Le Requiem de Mozart pour célébrer la vie au Potager du Roi
Pour la troisième année consécutive, le Potager du Roi devient le "lieu idéal" pour ce festival de musique sacrément insolite. La représentation d'un Requiem dans un tel cadre bucolique peut avoir de quoi étonner, mais c'est précisément une célébration de la vie et de ses fructueuses émotions qui est ainsi offerte dans ce potager fait pour fournir la table du roi en fruits et légumes. C'est une nourriture royale, désormais musicale qui est offerte au public (d'autant que le Festival est devenu gratuit).
Le chant spirituel et élevé du Chœur Le Palais royal est soutenu par le jeune Orchestre Consuelo, riche en dynamiques chromatiques et en homogénéité sonore, dirigés par le jeune violoncelliste et donc maestro Victor Julien-Laferrière, aux gestes discrets, mais énergiques et élégants. Le chœur marque ce Requiem en nourrissant la profondeur dramatique par une ouverture harmonique avec une suspension émotionnelle. L'équilibre vocal est pleinement établi, dans une formation modeste (trois choristes pour chaque section), amplifiée pour ce contexte de plein air. Le chœur et l'orchestre déploient d'emblée une palette musicale de couleurs, avant de faire montre d'une excellente diction dans les passages plus vifs et agiles, aussi bien que dans les phrasés plus legato au souffle rigoureux. Les sons résonnent ainsi avec ce climat bucolique, d'une intonation précise et soutenue qui dessine les climats de la partition.
Dans ce tourbillon d'émotions et d'intensité sonore, les solistes participent également, pleinement et chacun avec sa propre identité vocale caractéristique. La soprano Marion Tassou déjà appréciée en ce Jardin l'année dernière, utilise sa voix comme un instrument agile et caractérisé, se différenciant des trois autres interprètes par un timbre sévère et piquant. Sa technique précise lui permet d'incarner la nature dramatique du texte avec des phrases bien soutenues et des aigus cristallins.
A contrario, la voix de la mezzo-soprano Marie-Andrée Bouchard-Lesieur apparaît riche en harmoniques, avec une rondeur qui enveloppe l'auditeur et se marie bien avec le baryton dans les ensembles. Une voix puissante, donc, mais en même temps ductile dans les agilités et les portamenti (portés de voix) où elle reste élégante et sobre.
Yan Bua est un ténor dont la présence sur scène est aussi élégante que sa voix, et que son interprétation.
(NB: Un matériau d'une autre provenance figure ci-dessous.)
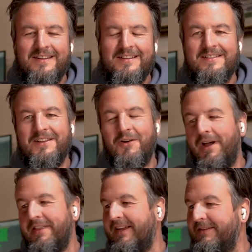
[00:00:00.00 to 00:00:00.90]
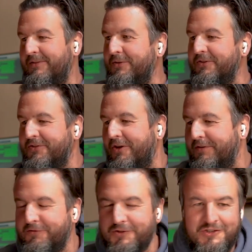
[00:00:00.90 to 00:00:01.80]
no, I think you deserve
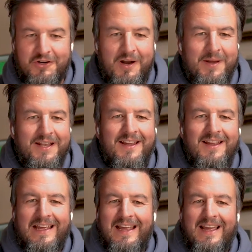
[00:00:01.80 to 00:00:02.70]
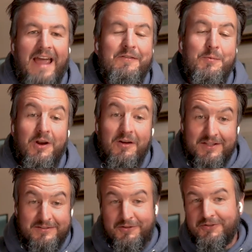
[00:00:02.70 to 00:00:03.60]
it for sure. I mean, every one of
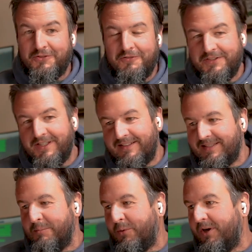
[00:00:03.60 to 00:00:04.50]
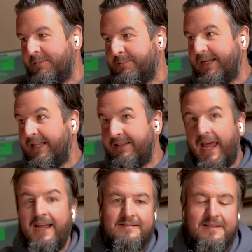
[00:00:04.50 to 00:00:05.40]
us deserves it at some point, but it
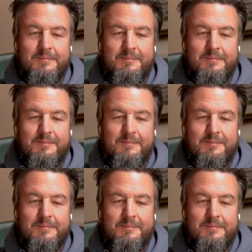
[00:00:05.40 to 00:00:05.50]
takes some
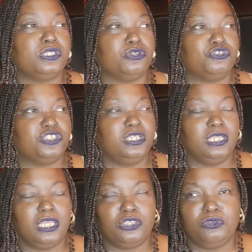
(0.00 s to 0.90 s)
So she
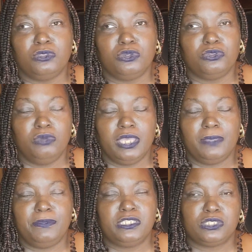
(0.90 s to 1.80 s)
like, you know, you
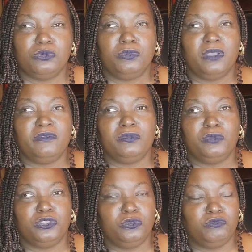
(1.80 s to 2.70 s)
had me so worried
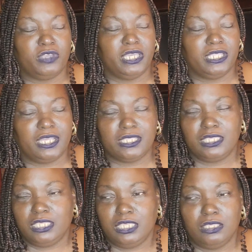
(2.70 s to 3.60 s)
when you ran out
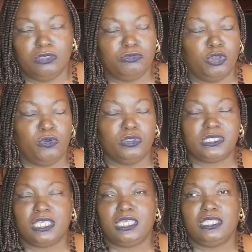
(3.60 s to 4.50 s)
of here and we're
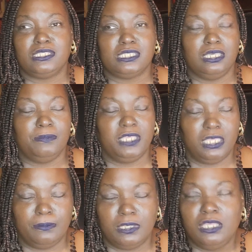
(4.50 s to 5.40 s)
all taking a damn
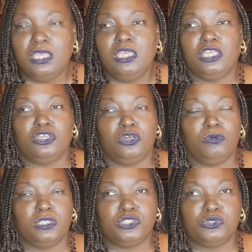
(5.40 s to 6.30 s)
hammer and
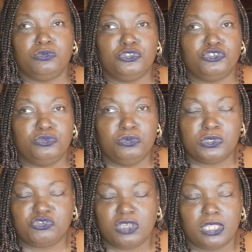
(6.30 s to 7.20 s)
going to do what you
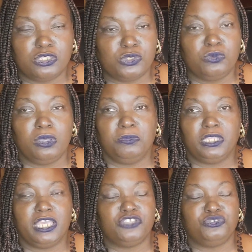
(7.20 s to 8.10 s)
was trying to do. I'm
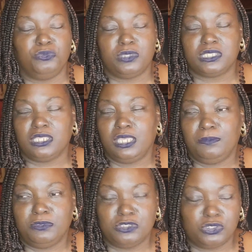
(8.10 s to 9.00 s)
glad you wasn't
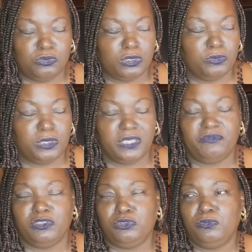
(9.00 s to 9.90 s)
able to do it or
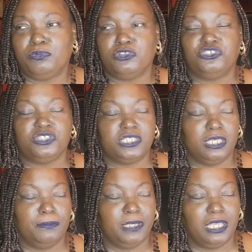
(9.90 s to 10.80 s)
whatever, and you brought your
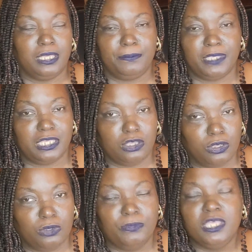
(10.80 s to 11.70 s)
damn behind back
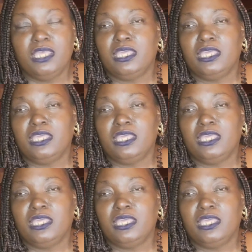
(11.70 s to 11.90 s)
home.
Dotée d'un timbre chaleureux dans les registres médians et tranchant dans les aigus, cette voix de caractère réussit à apporter du contraste aux différents moments de cette Messe de Mozart. Sa bonne diction du latin est soutenue par une technique sans faille. Même dans les parties communes, il fait preuve d'une grande capacité d'interprétation.
Enfin, bien que le grave profond de Timothée Varon ne soit pas résonnant, le baryton propose néanmoins une voix très harmonieuse dans le registre supérieur qui s'accorde en dialogue avec les bassons. Sa voix ronde est agile quand la musique le demande, dramatique et bien soutenue en legato dans les moments les plus cathartiques.
Le public présent au Potager du roi applaudit vigoureusement ce concert, qui l'aura nourri d'une musique apparemment endeuillée mais en réalité pleine de lumière, roborative pour les âmes et qui, dans cette oasis de nature, de fruits et de fleurs, célèbre la vie.